The first version of the Cannabis and Hemp Law allowed a household to grow up to 15 plants for personal use, such as for treating some sickness. They merely needed to inform local authorities, but under the new law, they must seek permission first.
Cannabis shops that already have a licence can continue their business, but they need to comply with the new law, for example, by prohibiting the smoking of cannabis on their premises and not selling dried cannabis buds.
The law will also clarify which venues cannot sell or allow cannabis on their premises.

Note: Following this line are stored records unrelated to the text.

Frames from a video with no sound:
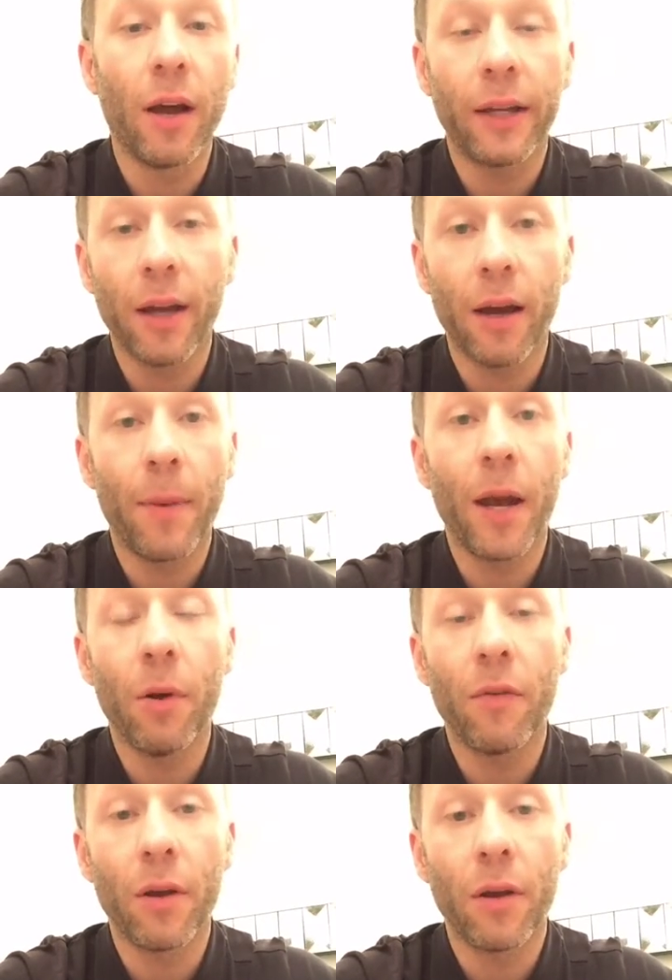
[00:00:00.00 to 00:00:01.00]
I get up
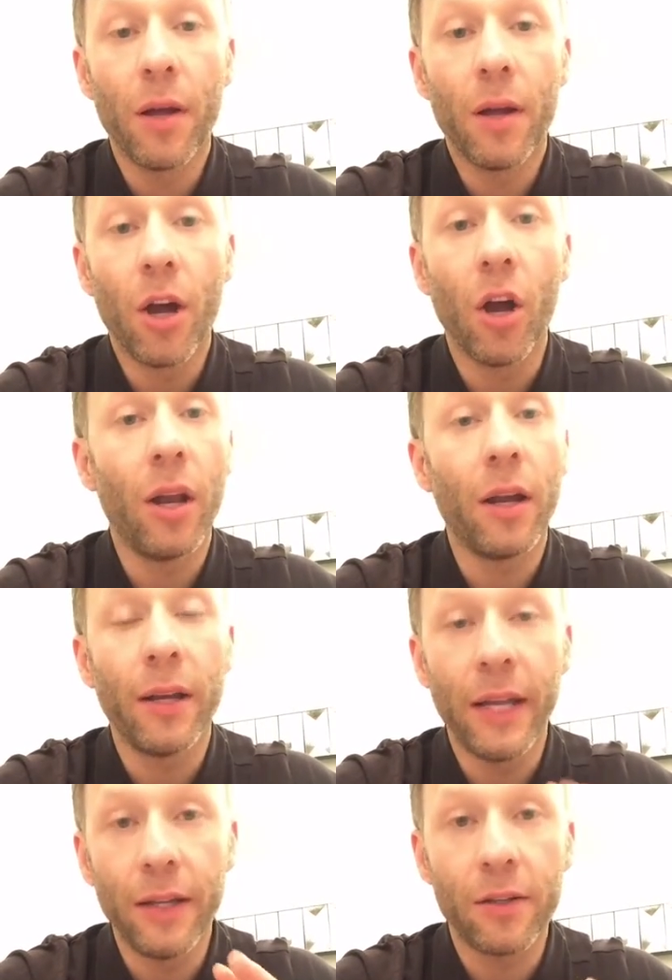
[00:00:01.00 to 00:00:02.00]
however early I
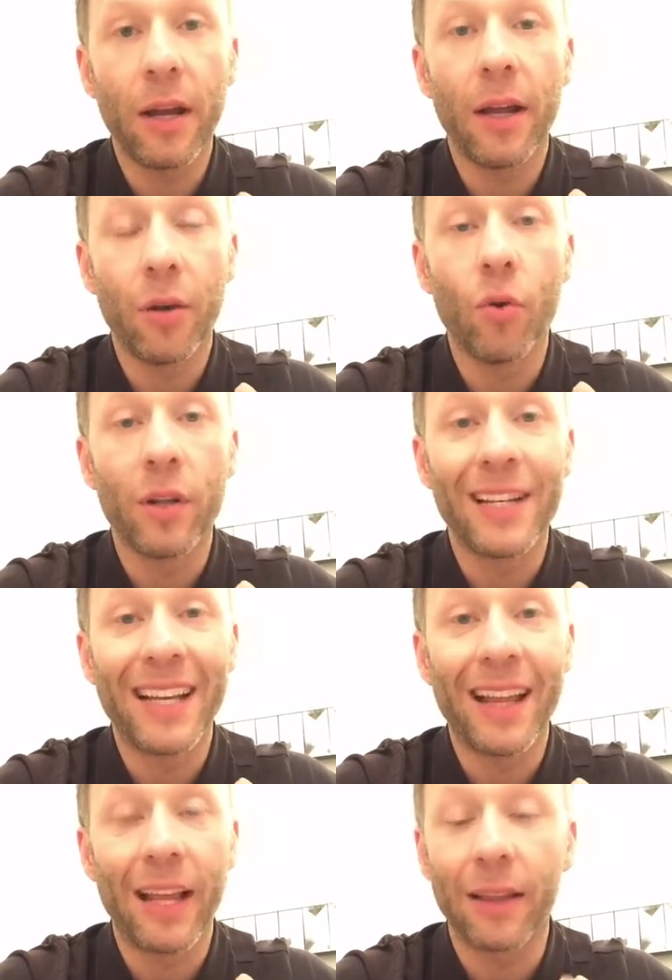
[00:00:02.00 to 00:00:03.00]
need to in order to
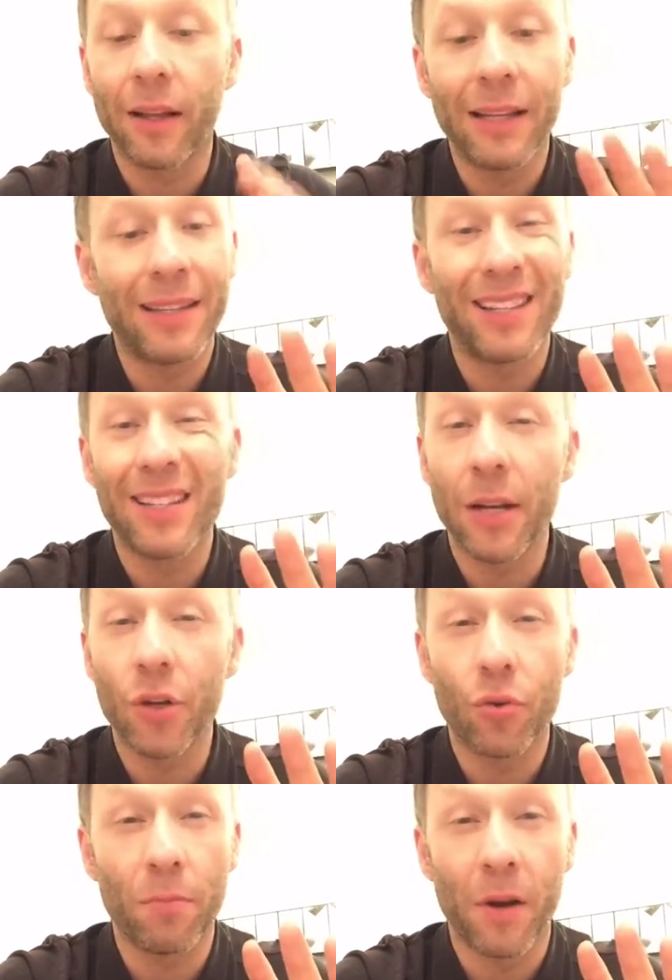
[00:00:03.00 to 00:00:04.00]
get that done. That's
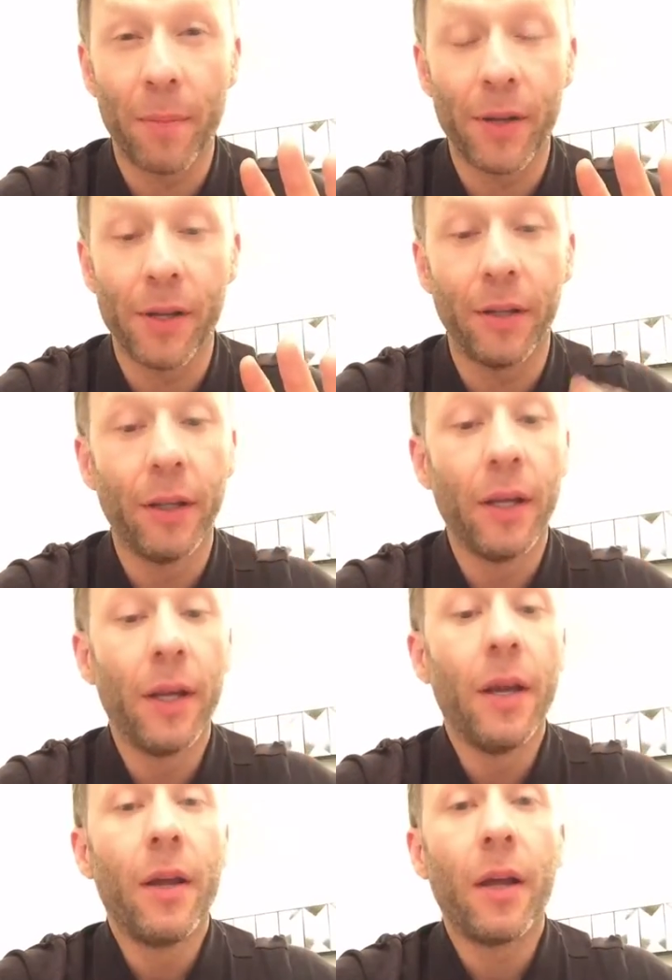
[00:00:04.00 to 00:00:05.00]
essential in my opinion.
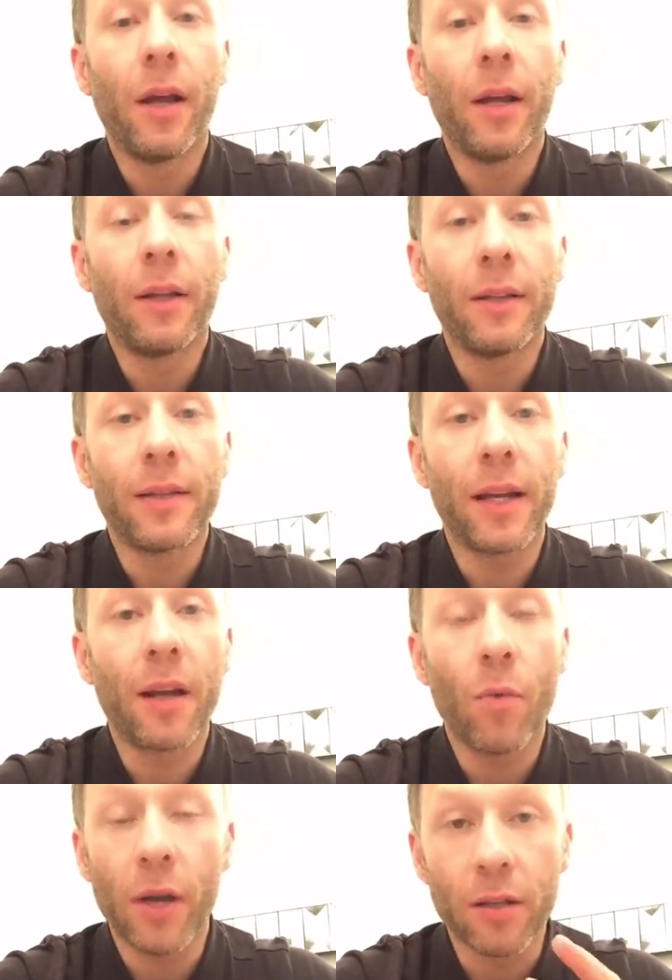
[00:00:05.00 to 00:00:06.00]
The
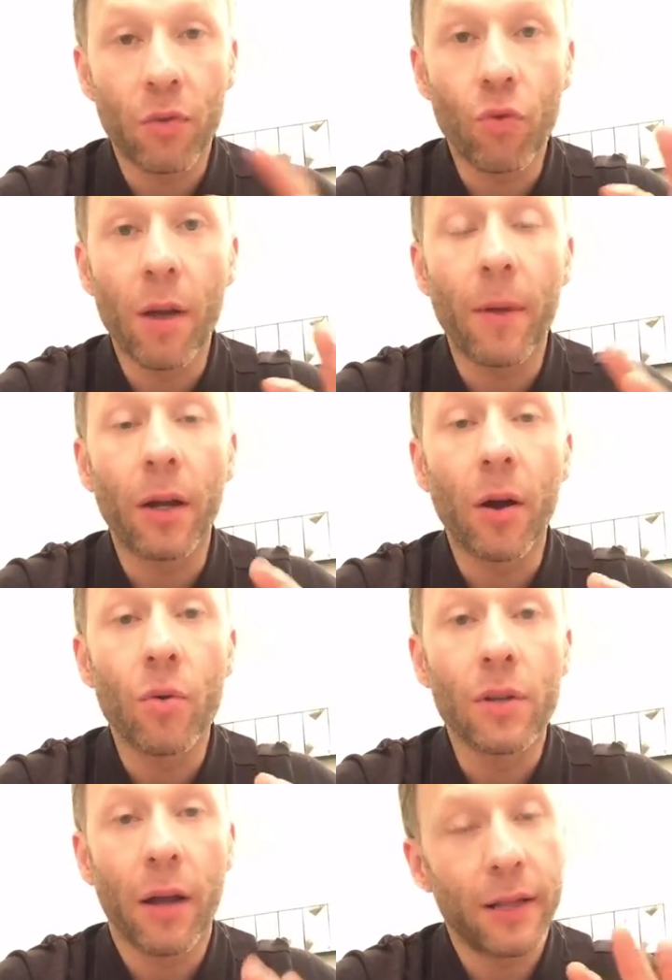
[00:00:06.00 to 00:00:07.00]
second one is I write my
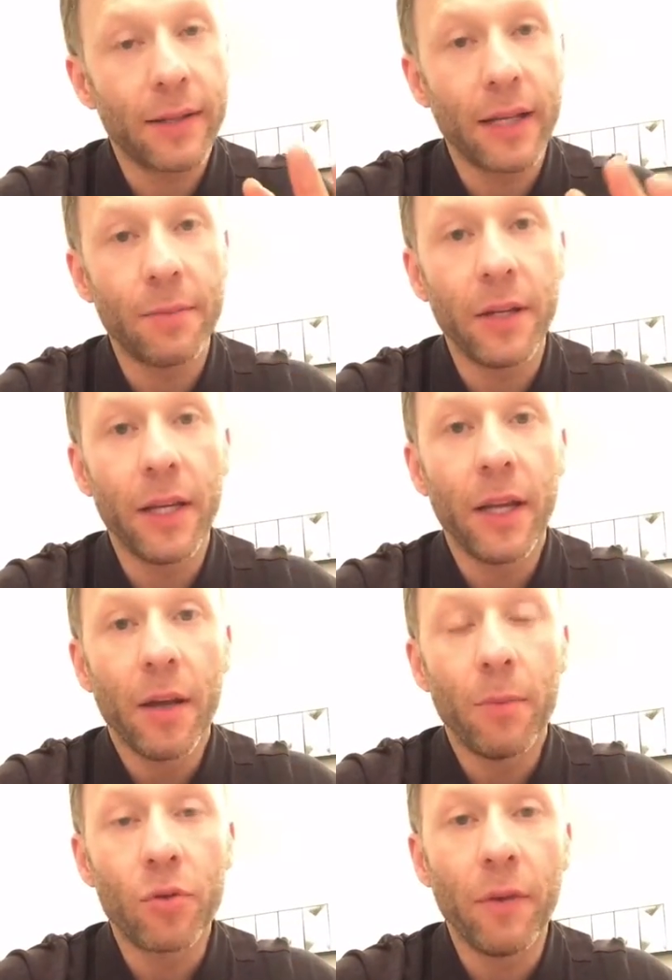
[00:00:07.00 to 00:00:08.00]
goals out. That takes me
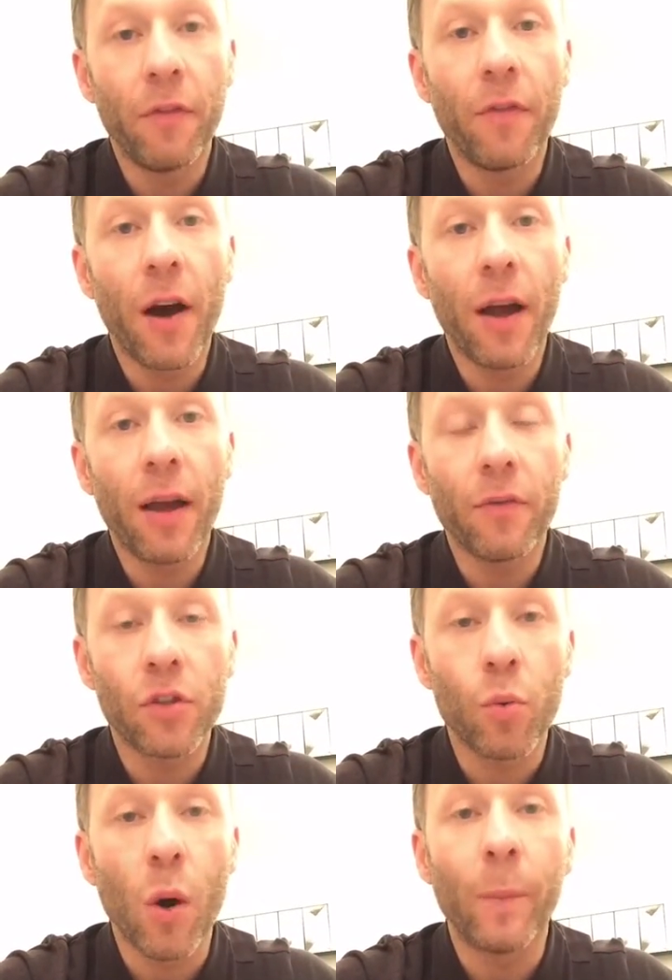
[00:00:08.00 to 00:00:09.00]
between 5 and
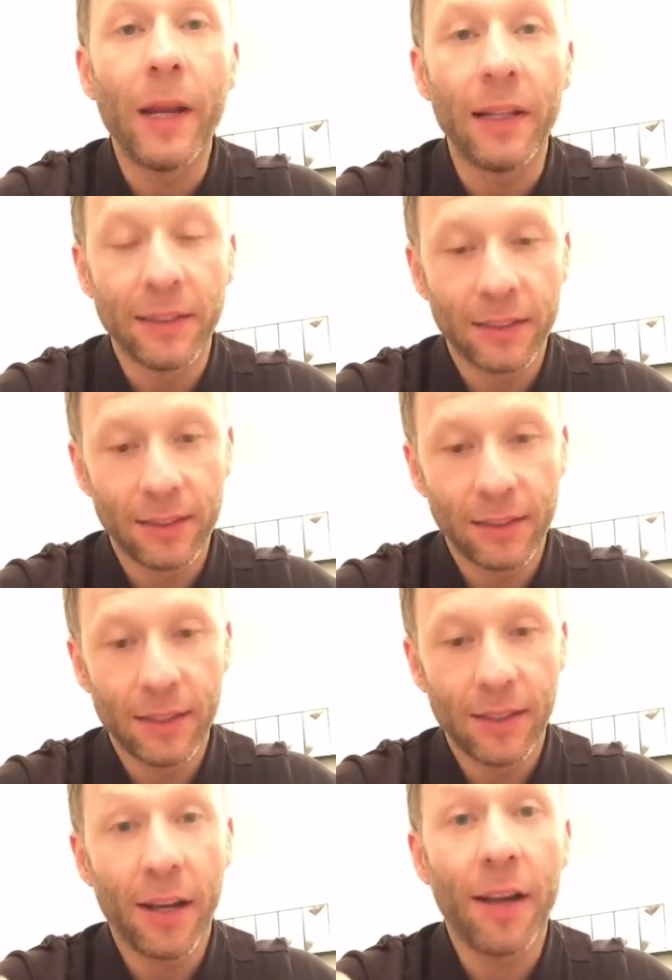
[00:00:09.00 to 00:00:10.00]
12 minutes.
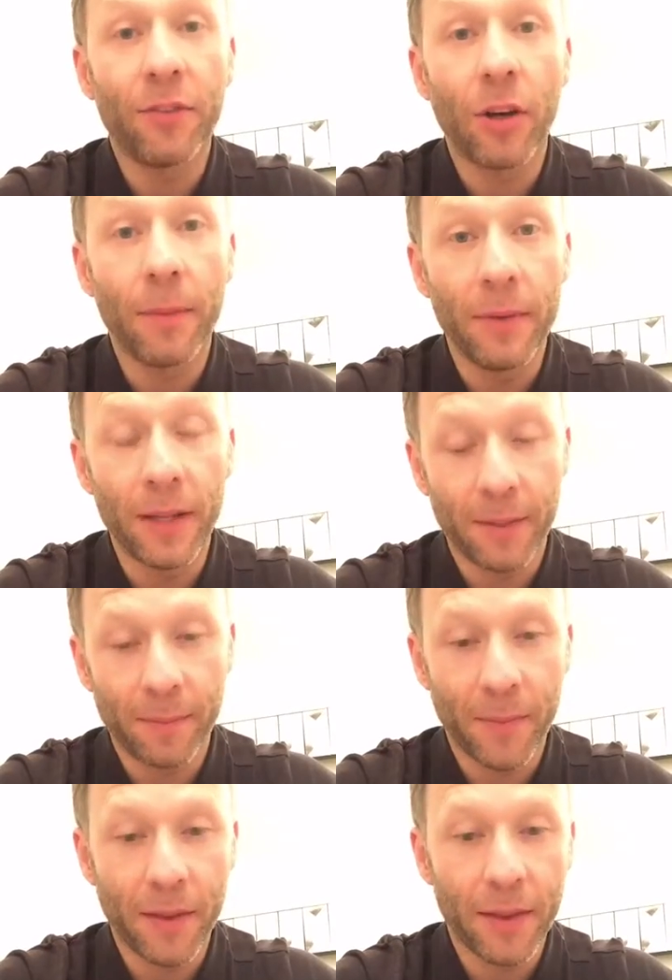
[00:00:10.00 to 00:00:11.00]
I have timed
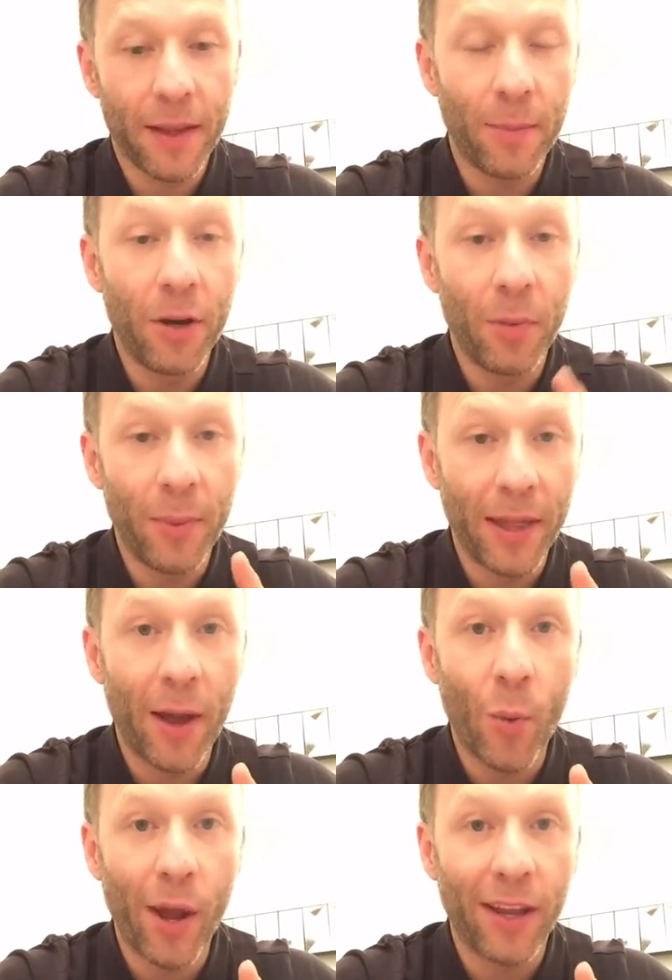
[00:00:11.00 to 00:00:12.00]
it. I'm a little bit
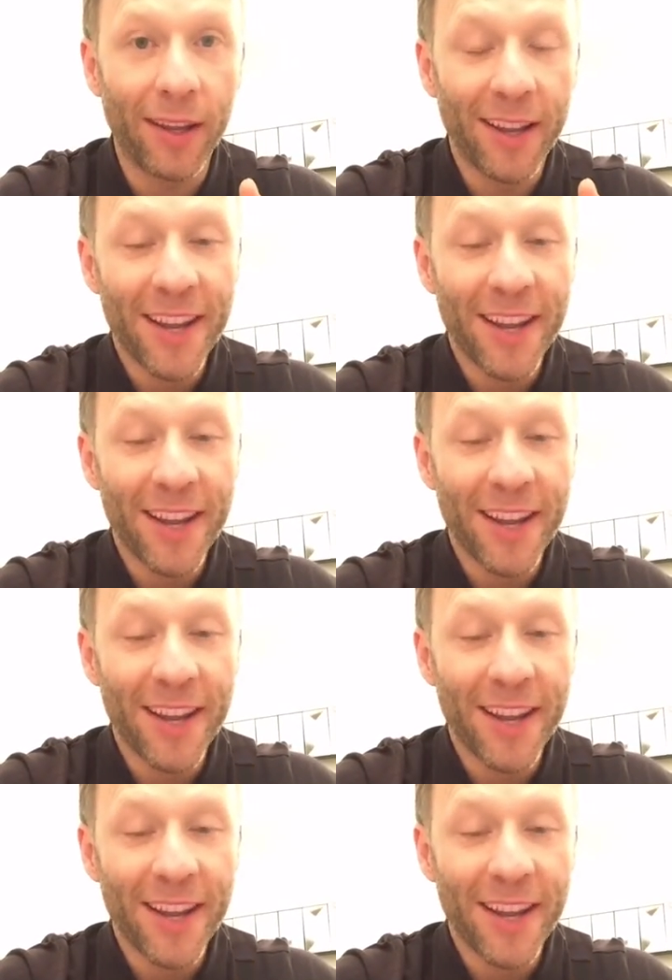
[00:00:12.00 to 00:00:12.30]
that way.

"We will not shut down all cannabis shops, but they need to comply with the law. The new law will not allow them to sell cannabis buds for people to smoke or even have equipment for customers to smoke inside their shops. In the past, we could not control the usage, but with the new law, using cannabis for recreational purposes will be prohibited," he said.
When asked if smoking cannabis at home will be illegal, he said that remains a grey area pending more public feedback.
When asked if cannabis and hemp should have separate laws, he said this issue has been raised. However, according to the current law, hemp is considered a kind of cannabis, just one with low levels of THC, he noted.
He said the ministry will create a window for the public to read the law and provide feedback by mid-December. People will have two weeks to offer their opinions, and the minister will analyse whether the law should be updated before submitting it to the cabinet.